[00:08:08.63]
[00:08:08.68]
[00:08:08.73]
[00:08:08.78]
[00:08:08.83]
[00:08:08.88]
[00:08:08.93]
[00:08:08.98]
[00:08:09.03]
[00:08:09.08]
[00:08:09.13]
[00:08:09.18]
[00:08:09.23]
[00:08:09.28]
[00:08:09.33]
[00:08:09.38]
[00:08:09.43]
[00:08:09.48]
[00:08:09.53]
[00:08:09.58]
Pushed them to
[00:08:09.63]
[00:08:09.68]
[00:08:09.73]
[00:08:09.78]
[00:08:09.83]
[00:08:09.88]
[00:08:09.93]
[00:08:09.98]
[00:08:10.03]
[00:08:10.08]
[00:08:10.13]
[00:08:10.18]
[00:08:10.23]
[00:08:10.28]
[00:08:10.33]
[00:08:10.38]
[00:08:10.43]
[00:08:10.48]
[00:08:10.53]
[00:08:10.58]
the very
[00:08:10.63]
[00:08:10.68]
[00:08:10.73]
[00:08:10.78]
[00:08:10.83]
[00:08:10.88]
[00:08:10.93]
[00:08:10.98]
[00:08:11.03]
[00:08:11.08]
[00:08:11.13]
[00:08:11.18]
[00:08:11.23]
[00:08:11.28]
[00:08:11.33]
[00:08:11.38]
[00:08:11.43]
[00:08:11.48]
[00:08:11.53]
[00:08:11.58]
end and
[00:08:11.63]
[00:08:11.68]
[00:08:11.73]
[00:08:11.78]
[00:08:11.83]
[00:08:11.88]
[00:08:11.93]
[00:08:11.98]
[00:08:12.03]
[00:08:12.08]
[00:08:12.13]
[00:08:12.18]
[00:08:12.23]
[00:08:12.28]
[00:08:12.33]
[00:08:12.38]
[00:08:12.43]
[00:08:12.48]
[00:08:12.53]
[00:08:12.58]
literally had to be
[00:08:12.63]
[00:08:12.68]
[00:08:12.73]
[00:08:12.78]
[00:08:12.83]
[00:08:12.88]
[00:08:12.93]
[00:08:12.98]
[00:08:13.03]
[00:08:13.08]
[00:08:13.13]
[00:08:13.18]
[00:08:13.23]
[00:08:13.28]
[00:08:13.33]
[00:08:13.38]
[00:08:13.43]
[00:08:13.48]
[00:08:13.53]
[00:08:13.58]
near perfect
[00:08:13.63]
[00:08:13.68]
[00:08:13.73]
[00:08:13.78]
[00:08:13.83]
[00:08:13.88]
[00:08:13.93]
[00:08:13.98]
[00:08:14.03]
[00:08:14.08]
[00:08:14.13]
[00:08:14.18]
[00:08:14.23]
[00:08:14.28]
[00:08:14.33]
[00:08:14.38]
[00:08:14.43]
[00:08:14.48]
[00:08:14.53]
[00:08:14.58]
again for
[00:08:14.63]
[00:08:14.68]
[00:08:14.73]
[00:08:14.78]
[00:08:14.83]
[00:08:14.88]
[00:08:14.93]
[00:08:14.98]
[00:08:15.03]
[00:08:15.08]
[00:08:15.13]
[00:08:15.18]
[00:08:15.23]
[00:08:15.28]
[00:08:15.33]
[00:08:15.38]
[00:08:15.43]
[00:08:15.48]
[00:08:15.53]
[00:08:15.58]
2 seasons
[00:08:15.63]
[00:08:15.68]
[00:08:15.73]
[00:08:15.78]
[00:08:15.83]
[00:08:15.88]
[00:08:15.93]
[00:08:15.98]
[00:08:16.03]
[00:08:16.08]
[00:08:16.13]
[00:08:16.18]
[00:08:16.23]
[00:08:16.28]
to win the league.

■ ■ ■

## [TASK DESCRIPTION]
Each line of the records above should be copied exactly.

## [YOUR SOLUTION]
[00:08:08.63]
[00:08:08.68]
[00:08:08.73]
[00:08:08.78]
[00:08:08.83]
[00:08:08.88]
[00:08:08.93]
[00:08:08.98]
[00:08:09.03]
[00:08:09.08]
[00:08:09.13]
[00:08:09.18]
[00:08:09.23]
[00:08:09.28]
[00:08:09.33]
[00:08:09.38]
[00:08:09.43]
[00:08:09.48]
[00:08:09.53]
[00:08:09.58]
Pushed them to
[00:08:09.63]
[00:08:09.68]
[00:08:09.73]
[00:08:09.78]
[00:08:09.83]
[00:08:09.88]
[00:08:09.93]
[00:08:09.98]
[00:08:10.03]
[00:08:10.08]
[00:08:10.13]
[00:08:10.18]
[00:08:10.23]
[00:08:10.28]
[00:08:10.33]
[00:08:10.38]
[00:08:10.43]
[00:08:10.48]
[00:08:10.53]
[00:08:10.58]
the very
[00:08:10.63]
[00:08:10.68]
[00:08:10.73]
[00:08:10.78]
[00:08:10.83]
[00:08:10.88]
[00:08:10.93]
[00:08:10.98]
[00:08:11.03]
[00:08:11.08]
[00:08:11.13]
[00:08:11.18]
[00:08:11.23]
[00:08:11.28]
[00:08:11.33]
[00:08:11.38]
[00:08:11.43]
[00:08:11.48]
[00:08:11.53]
[00:08:11.58]
end and
[00:08:11.63]
[00:08:11.68]
[00:08:11.73]
[00:08:11.78]
[00:08:11.83]
[00:08:11.88]
[00:08:11.93]
[00:08:11.98]
[00:08:12.03]
[00:08:12.08]
[00:08:12.13]
[00:08:12.18]
[00:08:12.23]
[00:08:12.28]
[00:08:12.33]
[00:08:12.38]
[00:08:12.43]
[00:08:12.48]
[00:08:12.53]
[00:08:12.58]
literally had to be
[00:08:12.63]
[00:08:12.68]
[00:08:12.73]
[00:08:12.78]
[00:08:12.83]
[00:08:12.88]
[00:08:12.93]
[00:08:12.98]
[00:08:13.03]
[00:08:13.08]
[00:08:13.13]
[00:08:13.18]
[00:08:13.23]
[00:08:13.28]
[00:08:13.33]
[00:08:13.38]
[00:08:13.43]
[00:08:13.48]
[00:08:13.53]
[00:08:13.58]
near perfect
[00:08:13.63]
[00:08:13.68]
[00:08:13.73]
[00:08:13.78]
[00:08:13.83]
[00:08:13.88]
[00:08:13.93]
[00:08:13.98]
[00:08:14.03]
[00:08:14.08]
[00:08:14.13]
[00:08:14.18]
[00:08:14.23]
[00:08:14.28]
[00:08:14.33]
[00:08:14.38]
[00:08:14.43]
[00:08:14.48]
[00:08:14.53]
[00:08:14.58]
again for
[00:08:14.63]
[00:08:14.68]
[00:08:14.73]
[00:08:14.78]
[00:08:14.83]
[00:08:14.88]
[00:08:14.93]
[00:08:14.98]
[00:08:15.03]
[00:08:15.08]
[00:08:15.13]
[00:08:15.18]
[00:08:15.23]
[00:08:15.28]
[00:08:15.33]
[00:08:15.38]
[00:08:15.43]
[00:08:15.48]
[00:08:15.53]
[00:08:15.58]
2 seasons
[00:08:15.63]
[00:08:15.68]
[00:08:15.73]
[00:08:15.78]
[00:08:15.83]
[00:08:15.88]
[00:08:15.93]
[00:08:15.98]
[00:08:16.03]
[00:08:16.08]
[00:08:16.13]
[00:08:16.18]
[00:08:16.23]
[00:08:16.28]
to win the league.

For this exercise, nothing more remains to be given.